Unless they can make charging as quick as filling a tank with gas, there is a lot of opportunity in location and surrounding services, provided while the batteries are being charged.
Are there any U.S. hotel chains that are in on this?
Hotels have facilities that aren't used after breakfast until the evening, however they still have to have a lot of staff on-site during these hours.
You could have nice food and coffee instead of motorway service station junk, with booking facilities so you can have that coffee ready as you walk through the door and your parking spot for the charging reserved.
This could work really well in the more scenic parts of the world where there is a lot of the infrastructure built out already, just the right plugs with the right volts and amps needed.
Not just "high-end" hotels.
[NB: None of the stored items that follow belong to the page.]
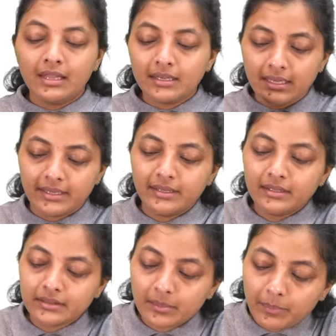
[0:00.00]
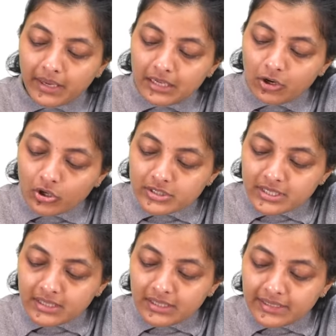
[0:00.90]
Like the
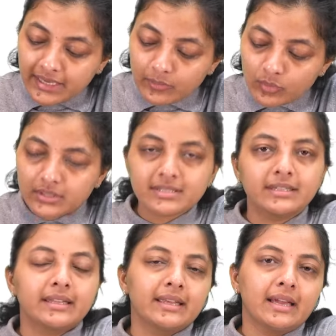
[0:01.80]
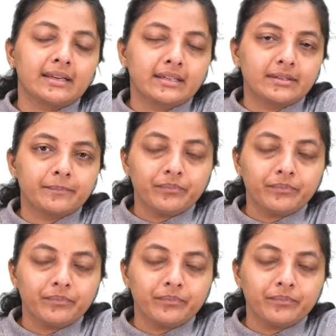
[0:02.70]
Biological Diversity Act.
On my recent trip round-trip Florida-Texas drive in my Model 3, I stayed at a Hilton Garden Inn and two Hampton Inns that had Tesla Destination Chargers. It was nice to pull in with 10-20% charge and pull out in the AM fully charged and not paid anything extra for it.
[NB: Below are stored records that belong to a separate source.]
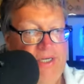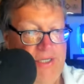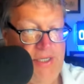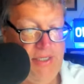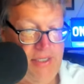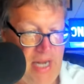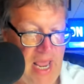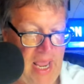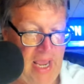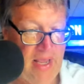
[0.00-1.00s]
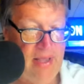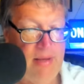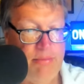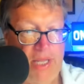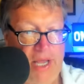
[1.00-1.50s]
today.
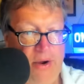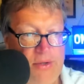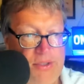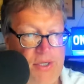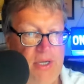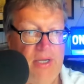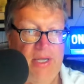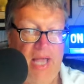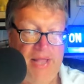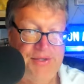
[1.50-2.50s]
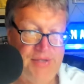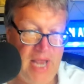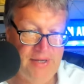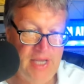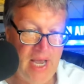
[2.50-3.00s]
Players and
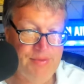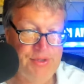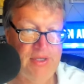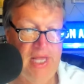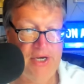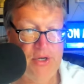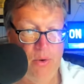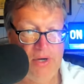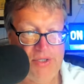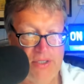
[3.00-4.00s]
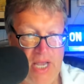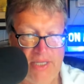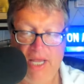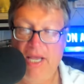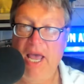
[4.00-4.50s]
stat types that you are
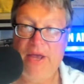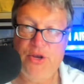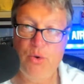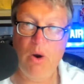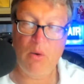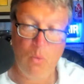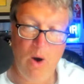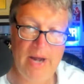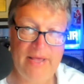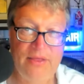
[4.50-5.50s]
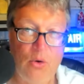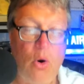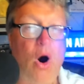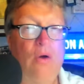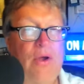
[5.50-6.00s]
selecting and you are wanting,
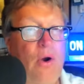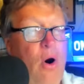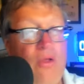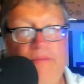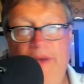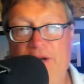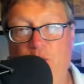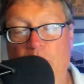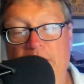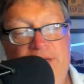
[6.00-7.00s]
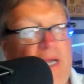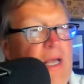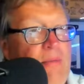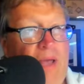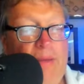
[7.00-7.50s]
they're all there, all the major ones.
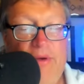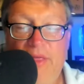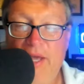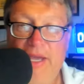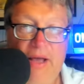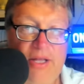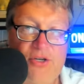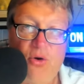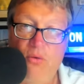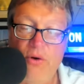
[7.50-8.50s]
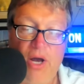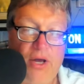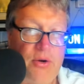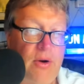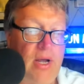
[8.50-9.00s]
Maybe you think Yelich over and
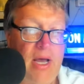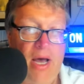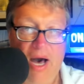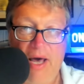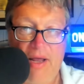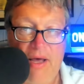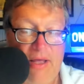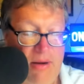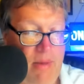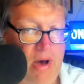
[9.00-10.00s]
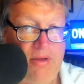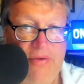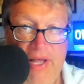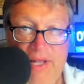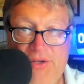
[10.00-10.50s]
under on an amount
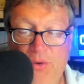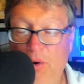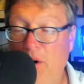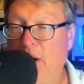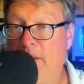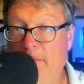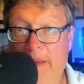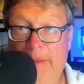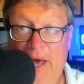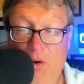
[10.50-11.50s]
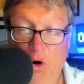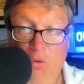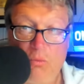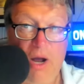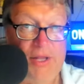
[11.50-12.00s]
of hits or maybe on
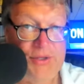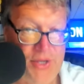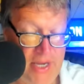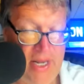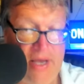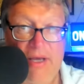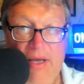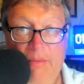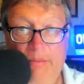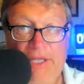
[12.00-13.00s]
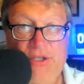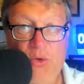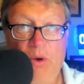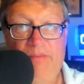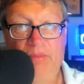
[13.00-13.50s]
home runs. He had a big
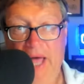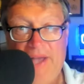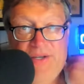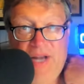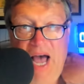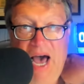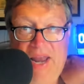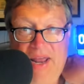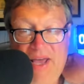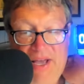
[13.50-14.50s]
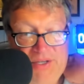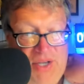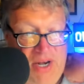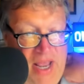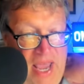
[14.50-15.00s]
two run blast on
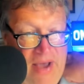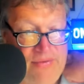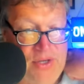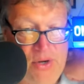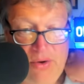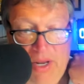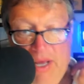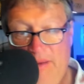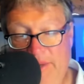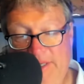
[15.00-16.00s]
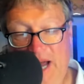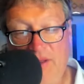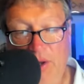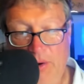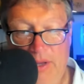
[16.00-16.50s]
Sunday afternoon. But
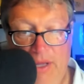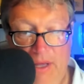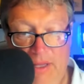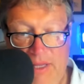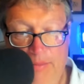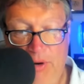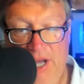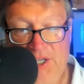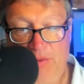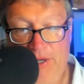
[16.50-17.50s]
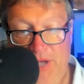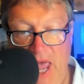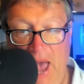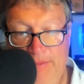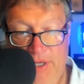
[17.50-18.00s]
download the PrizePicks
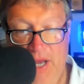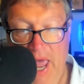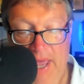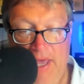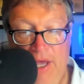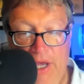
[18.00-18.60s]
app today.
It's almost there. A Supercharger can charge in about 20 minutes and the navigation in the car shows you food stops and amenities near the Supercharger and then sends you a push notification when the car is nearly completely charged. Considering that this experience is more rare than me being able to charge the car every night at home instead of having to stop at a gas station ever, I think the trade off is in Tesla's favor.
Let's be real here. I just did a 2500 mile road trip in my brand new Model 3. While it is true that 20-25 minutes will give me enough range to drive for 120-160 miles, 20 minutes does not give me a full charge. Charging my Model 3 from ~10% SOC to 80% SOC takes 40 minutes at a Supercharger. The car charges quite quickly from 0% to 50%, but slows down dramatically after that. If you pull in to a Supercharger with 10-20% SOC, 20 minutes will get you up to 50-60% SOC at best.
That being said, I generally didn't mind this. I came to like the slower pace of stops. I know my wife is looking forward to the first road trip we take together in the car, as she always wants to stop and stretch her legs more often than I do.
I just wish more Superchargers had convenient access to 24 hour bathrooms.
I don't think that's accurate either, though. I charged from 5% to the max daily limit (not the trip limit) in 25 minutes and it gave me approximately 264 miles. When I last charged to the full trip limit, I had 314 miles on the car and that took about 40 minutes.
So, even if I just charged every time to the daily limit, I'd still have about the same range as a gas car and I can't fill up my gas car at home on a regular basis. That benefit alone outweighs the cons of a slightly longer trip for me.
PS. Slow down. ;). If you're only getting 160 miles from the daily charge, you're driving pretty fast or using up power in some other way.